For this work, we did not create a δHBV^multi model (in the same vein as LSTM^multi) using all forcings as an input to a single model, since a similar experiment has already been conducted by Sawadekar et al. (2025). We also did not examine “seed” combinations of a δHBV^multi as we believed they would not result in a significant performance boost (unlike that seen with LSTM^multi), because LSTM has high variability and low bias, while δHBV has lower variance and potentially higher bias. As a result, random seeds would likely not create large enough perturbations for δHBV and wouldn't bring the benefits seen with ${LSTM}_{seed}^{multi}$ . To achieve an equivalent perturbation level for δHBV, it may be necessary to incorporate multiple distinct hydrological models, such as SAC-SMA, PRMS, and GR4J, similar to the approach implemented in the Framework for Understanding Structural Errors (FUSE) (Clark et al., 2008). Work is ongoing to create a combination of a series of differentiable process-based models, which is expected to produce a further improved ensemble with great interpretability. Given the success of cross-model-type ensembles shown in this work, we also encourage further exploration of ensemble simulations involving models with other distinct mechanisms.

4 Summary and conclusions

This study comprehensively analyzes ensemble combinations of two advanced model types (LSTM and δHBV), each with distinct mechanisms, for streamflow simulation across 531 basins in the US. Three meteorological forcing datasets (Daymet, NLDAS, and Maurer) are employed to fully capture the characteristics of the two models. Their applications are also tested in two distinct ways: (1) by feeding all diverse forcing datasets simultaneously into a single LSTM model, and (2) by ensembling the outputs of multiple LSTM models, each trained separately using a single forcing dataset. The performance of ensemble simulations was evaluated under three distinct testing scenarios (temporal, PUB, and PUR tests), surpassing the previous highest performances. Our findings enhance the understanding of how to effectively utilize diverse model types and multi-source datasets to improve streamflow simulations. The principal conclusions are:

Cross-model-type ensembles (LSTM + δHBV) consistently outperformed single-model approaches across all test scenarios, setting new performance benchmarks on the CAMELS dataset. These ensembles demonstrated the complementarity of data-driven (LSTM) and physics-informed (δHBV) approaches in capturing diverse hydrological behaviors.
Ensembling models trained on different forcing datasets proved more effective than using multiple forcing datasets as simultaneous inputs to a single model. This suggests that separate training allows each model to capture unique features contained in each forcing dataset, which can then be effectively leveraged in the ensemble.
δHBV provided significant benefits to ensemble simulations on spatial generalization. Ensembling LSTM with δHBV showed increasing benefits as generalization challenges increased, from temporal to spatial interpolation (PUB) to spatial extrapolation (PUR) tests. This underscores the value of physics-informed constraints in improving model transferability to ungauged basins and regions.
While ensemble methods significantly improved overall performance, they did not fully mitigate consistent deficiencies in certain challenging areas (e.g., regions with high dam density or heterogeneous hydrogeological conditions). This indicates areas for future model development.

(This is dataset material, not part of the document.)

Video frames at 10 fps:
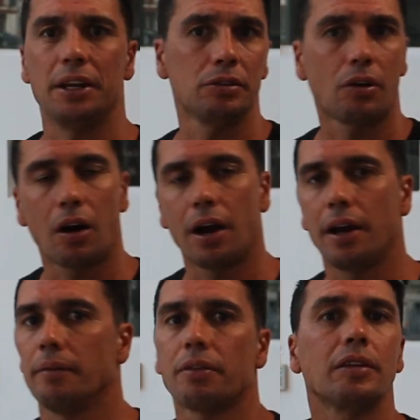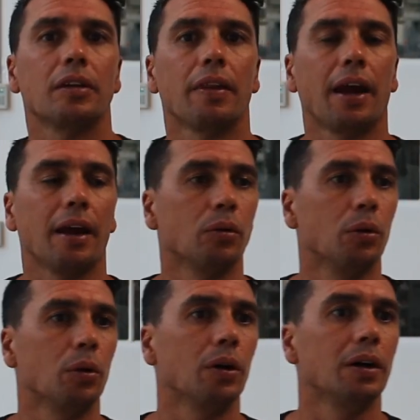Eating right, things like that.
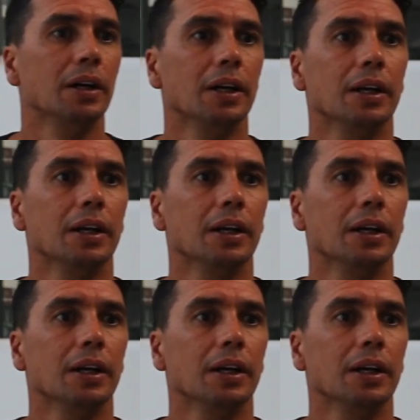Or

These findings have important implications for hydrological modeling and water resources management. The improved accuracy and spatial generalization of our ensemble approach can enhance streamflow predictions, benefiting water resources planning and management, particularly in data-scarce regions. Our results also suggest that future hydrological model development should focus on combining data-driven and physics-based approaches to improve model generalizability across diverse conditions. The superior performance of ensembling models with different forcing datasets over using merged forcings as a single input highlights the risk of indiscriminately feeding all available data into one data-driven model. While computational demands certainly require consideration, the potential improvements in prediction accuracy offer significant value for both research and operational applications. Future work should focus on refining these ensemble techniques, addressing model limitations in challenging regions, and exploring ensemble implementation in operational settings.

Appendix A: Detailed processes of HBV employed in this study

The Hydrologiska Byråns Vattenbalansavdelning (HBV) model (Aghakouchak and Habib, 2010; Beck et al., 2020; Bergström, 1976, 1992) is a simple yet effective bucket-type hydrologic model that simulates hydrologic components including snow water equivalent, soil moisture, groundwater storage, evapotranspiration, quick flow, baseflow, and total streamflow.

In the following, we describe these processes in detail with their corresponding equations. Uppercase letters denote state variables, while lowercase letters denote parameters. The overall water balance is expressed as Eq. (A1).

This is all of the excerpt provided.